Tea Time 4: Adagio Teas: Yunnan style

This weekend we’ve tried two of the three Yunnan teas from Adagio. The one we didn’t try, the Yunnan Gold, is supposed to be the best of the three, but it didn’t come in the sampler packs we ordered.

Sample: Yunnan Jig by Adagio Teas

Description: Black tea from the Yunnan province of China, the birthplace of tea itself. Yunnan black tea is easily identified by its abundance of soft golden tips, and savory cocoa and black pepper flavors. It is a very forgiving tea; will not taste bitter when over-steeped. Our Yunnan Jig has a sweet, almost creamy aroma. Rich and savory flavor, with a slight cocoa powder finish. Earthy and spicy and soft, smooth mouthfeel and finish. Classic Yunnan.

Preparation: Steeped for 4 minutes with water at 212 according to our new electric kettle.

Review: Right off the bat, Yami noticed an odd floral scent that didn’t bode well for the taste of the thing if previous reviews are any predictor. A first sip seemed watery, without much flavor, but it had a spicy/peppery aftertaste she found to be a pretty good sign. The addition of milk and sugar for her lead to a creamy, smooth taste she actually found pleasant. Kae pointed out it was by far not nearly as bitter as the other teas we’ve been having. Chaos claimed he can “actually stand this one, and that’s before the sugar!” Nobody could taste much of these “cocoa” notes, and with milk the pepper notes went away.

Would Buy? This is a good, basic tea, nothing special to it. As such, Yami would buy it again as a go-to staple tea, possibly to add chai seasonings to; Kae wouldn’t because he could buy tea just as good much cheaper at a supermarket, as he considers this to taste like bag tea. (Yami disagrees with that assessment.) Chaos wouldn’t buy it, mostly because “it still has a very strong aftertaste of ‘tea'”. Yami surmises he means bitter/astringent.


Sample: Yunnan Noir

Description: Black tea from the Yunnan province of China, the birthplace of tea itself. Much of the tea in this southern province is a large leaf variety. Mountains veiled in mist, with clean water and rich soil form ideal growing conditions and contribute to the unique flavor. Our Yunnan Noir is a hand-rolled tea, with leaves tightly curled into a ‘black snail’ shape. The aroma is sweet with hints of honey and spice. Savory and winey on the palate, with smooth, deep fruity astringency, tremendous depth of flavor, cinnamon bark and nutmeg in the finish. Terrifically textured cup of tea.
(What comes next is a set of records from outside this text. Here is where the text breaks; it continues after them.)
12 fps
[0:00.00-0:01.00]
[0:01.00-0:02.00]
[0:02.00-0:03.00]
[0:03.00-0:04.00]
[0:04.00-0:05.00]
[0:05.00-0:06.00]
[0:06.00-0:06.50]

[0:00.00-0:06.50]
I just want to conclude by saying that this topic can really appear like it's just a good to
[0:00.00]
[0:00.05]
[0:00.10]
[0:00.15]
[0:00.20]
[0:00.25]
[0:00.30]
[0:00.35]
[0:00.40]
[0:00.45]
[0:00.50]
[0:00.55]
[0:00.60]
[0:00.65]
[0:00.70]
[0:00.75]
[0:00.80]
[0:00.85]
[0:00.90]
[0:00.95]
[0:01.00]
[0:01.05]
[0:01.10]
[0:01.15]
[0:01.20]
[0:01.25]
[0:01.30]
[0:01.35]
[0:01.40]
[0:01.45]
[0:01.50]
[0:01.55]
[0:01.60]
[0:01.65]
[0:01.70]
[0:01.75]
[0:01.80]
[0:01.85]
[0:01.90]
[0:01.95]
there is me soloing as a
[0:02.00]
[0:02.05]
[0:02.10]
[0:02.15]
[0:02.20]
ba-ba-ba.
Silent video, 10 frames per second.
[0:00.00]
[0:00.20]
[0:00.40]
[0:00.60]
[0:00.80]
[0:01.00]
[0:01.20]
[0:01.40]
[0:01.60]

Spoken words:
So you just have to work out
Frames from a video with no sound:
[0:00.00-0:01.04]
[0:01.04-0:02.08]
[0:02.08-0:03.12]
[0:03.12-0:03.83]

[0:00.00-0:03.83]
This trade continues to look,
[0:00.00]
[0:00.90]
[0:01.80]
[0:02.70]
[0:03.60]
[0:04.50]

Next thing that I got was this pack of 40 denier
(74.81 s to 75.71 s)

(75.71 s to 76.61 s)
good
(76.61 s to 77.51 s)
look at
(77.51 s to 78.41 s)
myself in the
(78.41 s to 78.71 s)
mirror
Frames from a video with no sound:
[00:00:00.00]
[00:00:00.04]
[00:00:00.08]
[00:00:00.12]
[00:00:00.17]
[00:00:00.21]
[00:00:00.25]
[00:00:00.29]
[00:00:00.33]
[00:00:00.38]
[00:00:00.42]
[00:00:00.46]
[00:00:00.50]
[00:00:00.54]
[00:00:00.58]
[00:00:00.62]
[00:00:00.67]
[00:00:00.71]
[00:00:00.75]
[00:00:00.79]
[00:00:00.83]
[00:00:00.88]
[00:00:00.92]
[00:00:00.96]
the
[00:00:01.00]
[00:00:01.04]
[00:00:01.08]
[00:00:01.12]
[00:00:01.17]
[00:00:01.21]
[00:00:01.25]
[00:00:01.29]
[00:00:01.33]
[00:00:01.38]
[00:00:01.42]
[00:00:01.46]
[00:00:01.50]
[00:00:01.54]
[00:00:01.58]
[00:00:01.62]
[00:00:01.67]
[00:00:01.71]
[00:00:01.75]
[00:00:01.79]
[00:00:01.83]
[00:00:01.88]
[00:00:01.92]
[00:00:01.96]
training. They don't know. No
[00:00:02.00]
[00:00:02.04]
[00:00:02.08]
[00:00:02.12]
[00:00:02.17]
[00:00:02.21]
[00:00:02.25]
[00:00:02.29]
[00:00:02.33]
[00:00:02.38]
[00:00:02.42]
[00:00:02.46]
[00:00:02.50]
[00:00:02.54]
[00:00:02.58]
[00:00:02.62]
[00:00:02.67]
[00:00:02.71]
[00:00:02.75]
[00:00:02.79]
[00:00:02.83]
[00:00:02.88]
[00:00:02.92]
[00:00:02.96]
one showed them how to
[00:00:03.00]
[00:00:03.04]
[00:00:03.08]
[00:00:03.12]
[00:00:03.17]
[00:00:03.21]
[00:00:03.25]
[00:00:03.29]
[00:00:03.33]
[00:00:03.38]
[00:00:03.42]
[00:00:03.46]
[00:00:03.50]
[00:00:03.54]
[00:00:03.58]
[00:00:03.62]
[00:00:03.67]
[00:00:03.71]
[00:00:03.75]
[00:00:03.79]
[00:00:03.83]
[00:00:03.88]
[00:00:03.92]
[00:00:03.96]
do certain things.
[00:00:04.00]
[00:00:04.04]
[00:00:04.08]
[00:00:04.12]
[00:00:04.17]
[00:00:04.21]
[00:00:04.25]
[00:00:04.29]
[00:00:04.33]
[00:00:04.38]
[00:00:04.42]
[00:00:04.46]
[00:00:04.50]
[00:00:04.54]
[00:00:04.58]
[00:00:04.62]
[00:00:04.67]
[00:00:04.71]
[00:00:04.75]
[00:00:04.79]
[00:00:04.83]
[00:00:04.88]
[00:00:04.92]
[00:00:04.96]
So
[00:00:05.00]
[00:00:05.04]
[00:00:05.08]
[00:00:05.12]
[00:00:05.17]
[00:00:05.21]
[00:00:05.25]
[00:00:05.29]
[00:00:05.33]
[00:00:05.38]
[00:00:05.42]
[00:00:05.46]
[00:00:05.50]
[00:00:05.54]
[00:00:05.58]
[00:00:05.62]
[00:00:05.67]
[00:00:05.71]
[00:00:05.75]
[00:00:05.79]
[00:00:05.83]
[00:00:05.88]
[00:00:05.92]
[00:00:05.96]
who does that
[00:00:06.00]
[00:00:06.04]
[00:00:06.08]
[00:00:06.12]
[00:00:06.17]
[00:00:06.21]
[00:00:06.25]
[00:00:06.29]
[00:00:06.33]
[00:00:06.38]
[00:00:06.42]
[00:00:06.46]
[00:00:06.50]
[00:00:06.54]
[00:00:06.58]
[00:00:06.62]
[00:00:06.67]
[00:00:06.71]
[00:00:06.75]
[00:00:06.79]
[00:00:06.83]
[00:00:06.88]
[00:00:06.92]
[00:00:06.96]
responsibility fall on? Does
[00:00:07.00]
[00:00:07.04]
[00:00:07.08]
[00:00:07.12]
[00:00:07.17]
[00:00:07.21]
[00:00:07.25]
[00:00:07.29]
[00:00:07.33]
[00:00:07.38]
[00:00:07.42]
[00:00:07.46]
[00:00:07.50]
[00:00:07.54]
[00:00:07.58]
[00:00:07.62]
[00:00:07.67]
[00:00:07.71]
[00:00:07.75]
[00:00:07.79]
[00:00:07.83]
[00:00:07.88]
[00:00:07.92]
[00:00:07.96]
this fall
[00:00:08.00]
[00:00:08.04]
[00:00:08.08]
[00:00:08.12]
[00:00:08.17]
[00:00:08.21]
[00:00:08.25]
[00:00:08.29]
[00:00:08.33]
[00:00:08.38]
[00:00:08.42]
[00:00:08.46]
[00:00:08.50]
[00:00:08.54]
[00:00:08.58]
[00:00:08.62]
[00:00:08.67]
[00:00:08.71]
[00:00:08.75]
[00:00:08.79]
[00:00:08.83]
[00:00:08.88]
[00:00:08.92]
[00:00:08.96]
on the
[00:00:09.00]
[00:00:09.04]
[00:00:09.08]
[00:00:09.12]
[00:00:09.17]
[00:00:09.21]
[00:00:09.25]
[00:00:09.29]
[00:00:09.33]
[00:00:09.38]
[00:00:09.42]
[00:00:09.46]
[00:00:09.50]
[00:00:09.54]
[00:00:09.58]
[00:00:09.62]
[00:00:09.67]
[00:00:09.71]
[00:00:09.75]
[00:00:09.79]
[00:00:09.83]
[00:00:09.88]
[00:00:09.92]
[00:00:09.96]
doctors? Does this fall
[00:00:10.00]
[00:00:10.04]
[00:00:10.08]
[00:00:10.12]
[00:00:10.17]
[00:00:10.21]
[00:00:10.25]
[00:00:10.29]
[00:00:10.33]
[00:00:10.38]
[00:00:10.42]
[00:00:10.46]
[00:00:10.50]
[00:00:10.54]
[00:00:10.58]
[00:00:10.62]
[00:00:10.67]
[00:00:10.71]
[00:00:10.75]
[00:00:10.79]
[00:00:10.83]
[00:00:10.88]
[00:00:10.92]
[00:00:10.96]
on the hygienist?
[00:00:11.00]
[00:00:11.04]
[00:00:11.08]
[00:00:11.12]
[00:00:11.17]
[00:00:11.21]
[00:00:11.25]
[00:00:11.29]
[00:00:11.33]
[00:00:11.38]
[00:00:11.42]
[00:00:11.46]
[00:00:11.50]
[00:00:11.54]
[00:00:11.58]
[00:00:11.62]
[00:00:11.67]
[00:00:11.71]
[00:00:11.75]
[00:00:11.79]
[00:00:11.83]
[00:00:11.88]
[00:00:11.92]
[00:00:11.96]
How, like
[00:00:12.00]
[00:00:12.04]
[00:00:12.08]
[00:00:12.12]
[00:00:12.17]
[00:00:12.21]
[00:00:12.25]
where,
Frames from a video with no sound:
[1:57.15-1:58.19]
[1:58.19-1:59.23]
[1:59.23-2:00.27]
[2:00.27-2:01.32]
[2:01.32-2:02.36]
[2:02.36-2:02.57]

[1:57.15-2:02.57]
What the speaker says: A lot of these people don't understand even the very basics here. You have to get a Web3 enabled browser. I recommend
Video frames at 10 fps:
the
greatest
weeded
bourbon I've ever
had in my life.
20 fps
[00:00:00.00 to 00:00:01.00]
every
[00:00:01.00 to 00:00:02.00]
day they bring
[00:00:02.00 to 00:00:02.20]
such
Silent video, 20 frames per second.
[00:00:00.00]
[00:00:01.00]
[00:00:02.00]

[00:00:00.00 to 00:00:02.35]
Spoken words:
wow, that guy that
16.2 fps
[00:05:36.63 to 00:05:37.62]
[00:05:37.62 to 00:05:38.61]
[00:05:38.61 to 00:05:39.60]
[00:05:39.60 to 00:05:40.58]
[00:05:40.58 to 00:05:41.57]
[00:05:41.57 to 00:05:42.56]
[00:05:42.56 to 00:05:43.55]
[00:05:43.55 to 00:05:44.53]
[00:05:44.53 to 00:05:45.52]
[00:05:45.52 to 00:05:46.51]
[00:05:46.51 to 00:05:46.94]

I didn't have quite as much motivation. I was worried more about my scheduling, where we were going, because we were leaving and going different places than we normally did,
Preparation: Steeped for 5 minutes at 212F

Review: Yami felt the first sip tasted identical to the first sip of the Yunnan Jig, except with a more bitter aftertaste. Kae and Chaos both tasted the bitterness strongly as well. Three sugars didn’t help much — as Kae put it, “The sugar is powerless against the power of Noir”. Vanilla soymilk did more, but the aftertaste remained dark and strong. Kae noted an almost coffee taste to it, and surmises that it’d be good for a coffee drinker who wants to switch or a black tea drinker who wants a lot of caffeine. Of the supposed flavors, he noted only the cinnamon in his finished cup.

Would Buy? None of us liked it enough to purchase.